Fratelli detective: lunedì su Canale 5 fiction con Enrico Brignano (che firma un'esclusiva con Mediaset), il piccolo Marco Todisco e Serena Autieri

fratelli detective brignano canale 5.jpg Una serie nata da un episodio pilota (per la regia di Giulio Manfredonia) andato in onda l'8 giugno 2009 quando riportò quasi il 22 per cento di share con 5 milioni 400 mila telespettatori. Torna su Canale 5 Fratelli detective a partire da lunedì 16 maggio alle 21.10. Allora come oggi protagonisti sono Francesco Forti (Enrico Brignano - voto: 6,5 -), il poliziotto, e Lorenzo (il giovanissimo Marco Todisco che dichiara di aver "incontrato sul set maestri che mi hanno guidato sulla strada buona in un percorso molto intrigante"), il genietto: due fratelli che si sono conosciuti davanti al notaio che ha affidato il piccolo nelle mani del maggiore. Da questo nucleo iniziale partono le indagini dell'ispettore e la storia d'amore con l'affascinante barista Valentina, interpretata dalla new entry Serena Autieri (7), impegnata in una storia extraconiugale con il capo della Polizia (e di Francesco). Al centro degli episodi l'aiuto decisivo che, in maniera affatto ortodossa, il piccolo Lorenzo offre al fratello durante le diverse indagini che ci trova ad affrontare. Nel cast anche Luca Angeletti, Bebo Storti, Maria Rosaria Russo, Fioretta Mari, Cinzia Mascoli, Pino Quartullo, Alessio Di Clemente, Serena Bonanno, Eleonora Brigliadori, Fabrizio Coniglio e Paolo Conticini.
A proposito degli altri rappresentanti delle forze dell'Ordine presenti in tv Brignano dice: "Rispetto agli altri il mio ha in più una maggiore umanità. Che è, poi, la componente più importante da offrire al pubblico". Non aspettatevi però, puntualizza l'attore, cose melense: "Non è un fotoromanzo. Diciamo che ci siamo fermati al 'quanto basta'. Francesco è l'antieroe per eccellenza". "Finalmente un personaggio che mi ha divertito", afferma l'attrice che si confessa appassionata di moto, una vera "ducatista". "Rossella - continua la Autieri - mi ha spogliata dei panni dell'attrice troppo elegante e ho interpretato una donna molto vicina alla Serena che sono in realtà".

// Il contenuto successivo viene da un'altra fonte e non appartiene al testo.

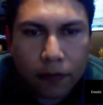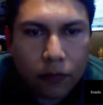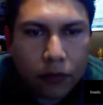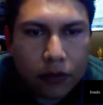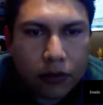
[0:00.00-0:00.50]

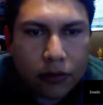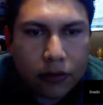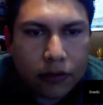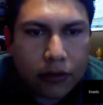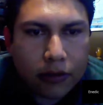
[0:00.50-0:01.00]
Question
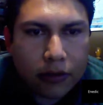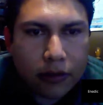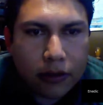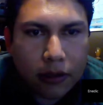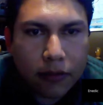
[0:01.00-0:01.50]
6.
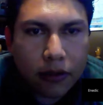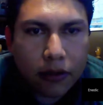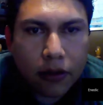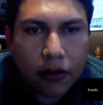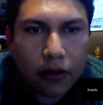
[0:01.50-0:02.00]
If the
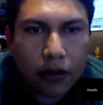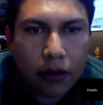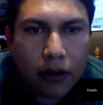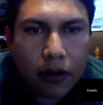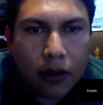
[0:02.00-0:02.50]
dog
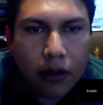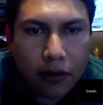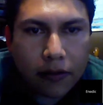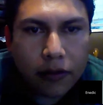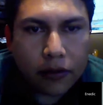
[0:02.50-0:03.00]

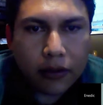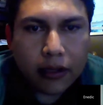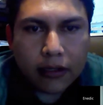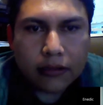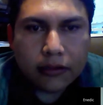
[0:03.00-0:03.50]

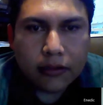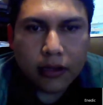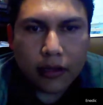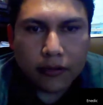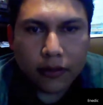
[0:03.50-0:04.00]
guesses
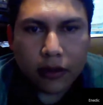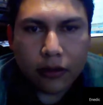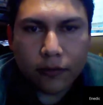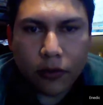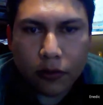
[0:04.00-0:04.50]
at random,
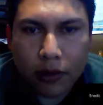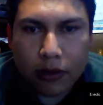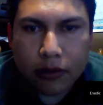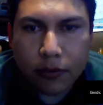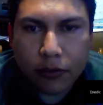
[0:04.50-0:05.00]
what is
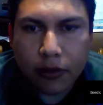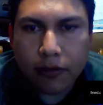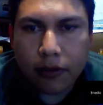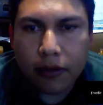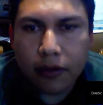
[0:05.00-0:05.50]
the
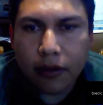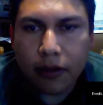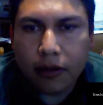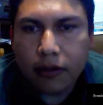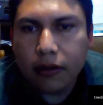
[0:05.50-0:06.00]
probability
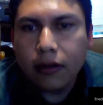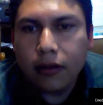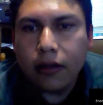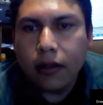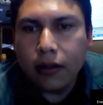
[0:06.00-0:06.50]
that
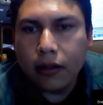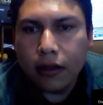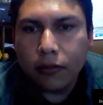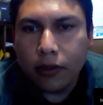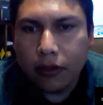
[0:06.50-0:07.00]
they
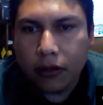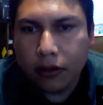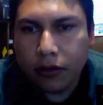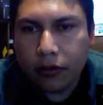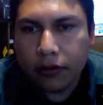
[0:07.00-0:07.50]
will
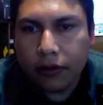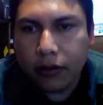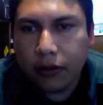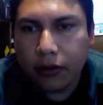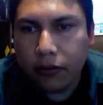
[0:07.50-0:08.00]
correctly
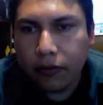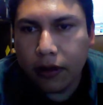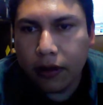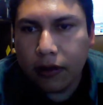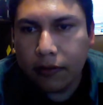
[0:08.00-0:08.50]
identify
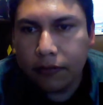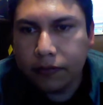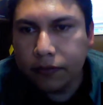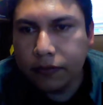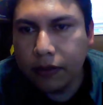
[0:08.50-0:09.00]

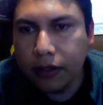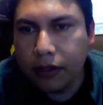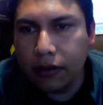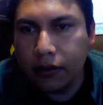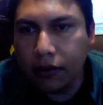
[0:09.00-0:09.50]
the
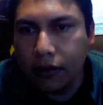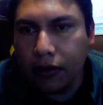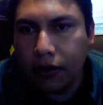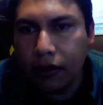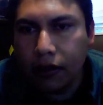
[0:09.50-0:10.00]

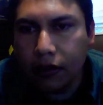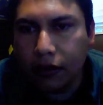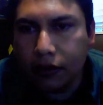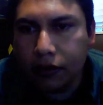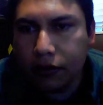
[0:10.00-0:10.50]

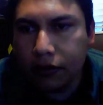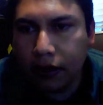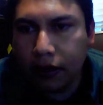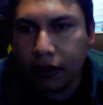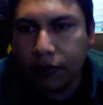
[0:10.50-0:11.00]
dish
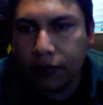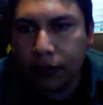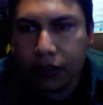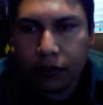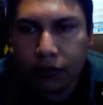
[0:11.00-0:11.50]
containing the
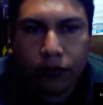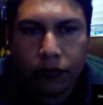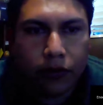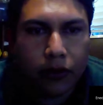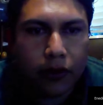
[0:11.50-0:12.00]
specimen
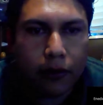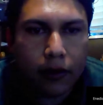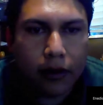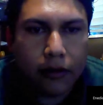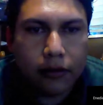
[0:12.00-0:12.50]
from the
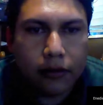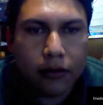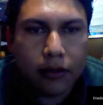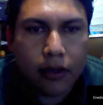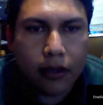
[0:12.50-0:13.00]
bladder
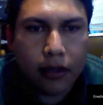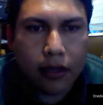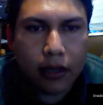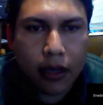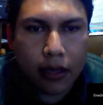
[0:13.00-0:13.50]

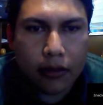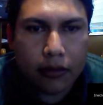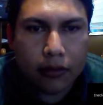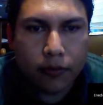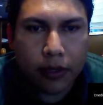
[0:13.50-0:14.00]

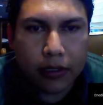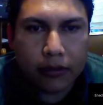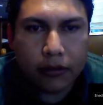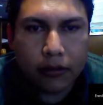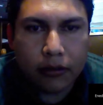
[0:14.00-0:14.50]
cancer
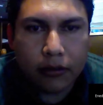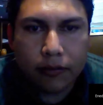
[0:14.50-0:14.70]
patient?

"La nostra serie - racconta Rossella Izzo - sono dei piccoli film: piccoli solo perché vanno sul piccolo schermo. Questa serie ha un'impronta leggermente più cinematografica rispetto ad altri lavori che ho fatto anch'io". In attesa di conoscere il verdetto dell'Auditel il responsabile della fiction Mediaset Giancarlo Scheri anticipa che è già in scrittura la prossima serie: "Speriamo che diventi uno dei titoli di punta della nostra fiction". E Brignano aggiunge: "A giorni stiamo chiudendo un contratto in esclusiva con Mediaset. E' praticamente sicuro. Non so cosa potrebbe accadere: si dovrebbero riunire Masi, Mazza, la Lei e non so quanti altri per dirmi che mi fanno fare Sanremo mandando via Morandi, con la Carrà da autista e Pippo Baudo da maggiordomo. Ultimamente la distrazione della Rai mi ha sorpreso in alcuni casi. Qualche anno fa portai a Saccà il progetto di una fiction, Eroe per casa, che gli piacque moltissimo. Il giorno dopo però uscì la telefonata con Bixio e Saccà è stato portato all'Elba dove ha scritto Le mie prigioni". Su tempi e costi del contratto con Mediaset Brignano non vuole scendere in dettagli, ma pare riguardi sia fiction che intrattenimento. "Ce la vedremo io e Piersilvio - scherza - ma i progetti sono come dei figli e non si fanno in sei mesi". Quanto ad un eventuale ritorno con un varietà aggiunge: "Fiorello è fantastico: se lui decide di non fare un varietà in tv ci sarà un motivo. Puoi fare anche il tip tap con l'orchestra ma alla gente oggi interessa sapere che una cosa è vera, per questo vanno i reality, bisogna provare la cosa giusta. E' stato più facile per me portare il teatro in tv".